Your task
Keep to one stretch of the data below, the lines from the one with "(2561.43 s)" up to and including the one with "(2563.73 s)", and return that stretch exactly.

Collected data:
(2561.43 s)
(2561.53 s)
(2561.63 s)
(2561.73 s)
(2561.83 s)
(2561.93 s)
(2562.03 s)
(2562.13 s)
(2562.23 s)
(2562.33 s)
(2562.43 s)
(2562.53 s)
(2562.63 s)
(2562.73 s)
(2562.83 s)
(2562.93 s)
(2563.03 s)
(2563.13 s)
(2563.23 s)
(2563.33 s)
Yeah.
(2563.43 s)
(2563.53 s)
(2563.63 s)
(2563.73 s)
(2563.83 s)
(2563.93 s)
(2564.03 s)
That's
* * *
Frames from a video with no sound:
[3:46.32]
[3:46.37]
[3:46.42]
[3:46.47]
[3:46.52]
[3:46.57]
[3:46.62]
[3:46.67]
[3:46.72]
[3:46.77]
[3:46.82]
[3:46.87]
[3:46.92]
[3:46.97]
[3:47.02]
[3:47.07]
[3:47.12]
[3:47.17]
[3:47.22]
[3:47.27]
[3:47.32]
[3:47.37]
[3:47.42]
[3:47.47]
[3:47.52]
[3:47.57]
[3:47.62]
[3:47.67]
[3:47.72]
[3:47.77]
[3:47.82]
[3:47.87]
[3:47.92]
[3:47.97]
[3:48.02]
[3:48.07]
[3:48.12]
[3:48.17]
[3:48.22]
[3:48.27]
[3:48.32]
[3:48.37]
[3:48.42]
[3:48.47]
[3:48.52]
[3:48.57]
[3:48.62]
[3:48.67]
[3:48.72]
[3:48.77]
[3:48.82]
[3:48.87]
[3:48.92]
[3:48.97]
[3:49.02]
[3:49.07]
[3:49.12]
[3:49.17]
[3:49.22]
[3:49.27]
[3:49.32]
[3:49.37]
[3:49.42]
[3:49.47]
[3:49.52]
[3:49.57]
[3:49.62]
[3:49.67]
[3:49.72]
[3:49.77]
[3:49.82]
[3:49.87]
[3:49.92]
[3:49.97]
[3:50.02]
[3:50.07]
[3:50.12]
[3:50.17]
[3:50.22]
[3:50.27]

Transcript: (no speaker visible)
--
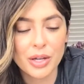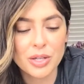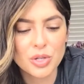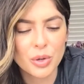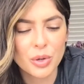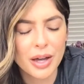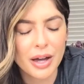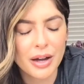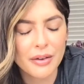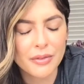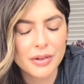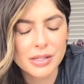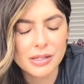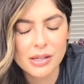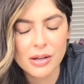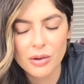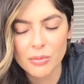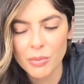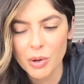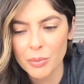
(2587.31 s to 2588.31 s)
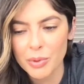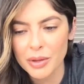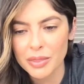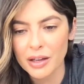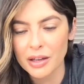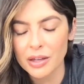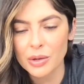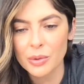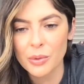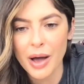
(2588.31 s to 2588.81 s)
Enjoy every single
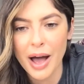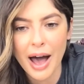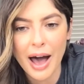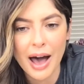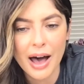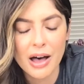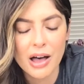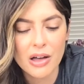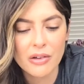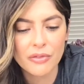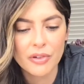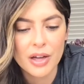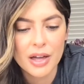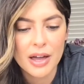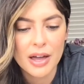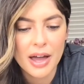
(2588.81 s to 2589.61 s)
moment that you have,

Answer section
(2561.43 s)
(2561.53 s)
(2561.63 s)
(2561.73 s)
(2561.83 s)
(2561.93 s)
(2562.03 s)
(2562.13 s)
(2562.23 s)
(2562.33 s)
(2562.43 s)
(2562.53 s)
(2562.63 s)
(2562.73 s)
(2562.83 s)
(2562.93 s)
(2563.03 s)
(2563.13 s)
(2563.23 s)
(2563.33 s)
Yeah.
(2563.43 s)
(2563.53 s)
(2563.63 s)
(2563.73 s)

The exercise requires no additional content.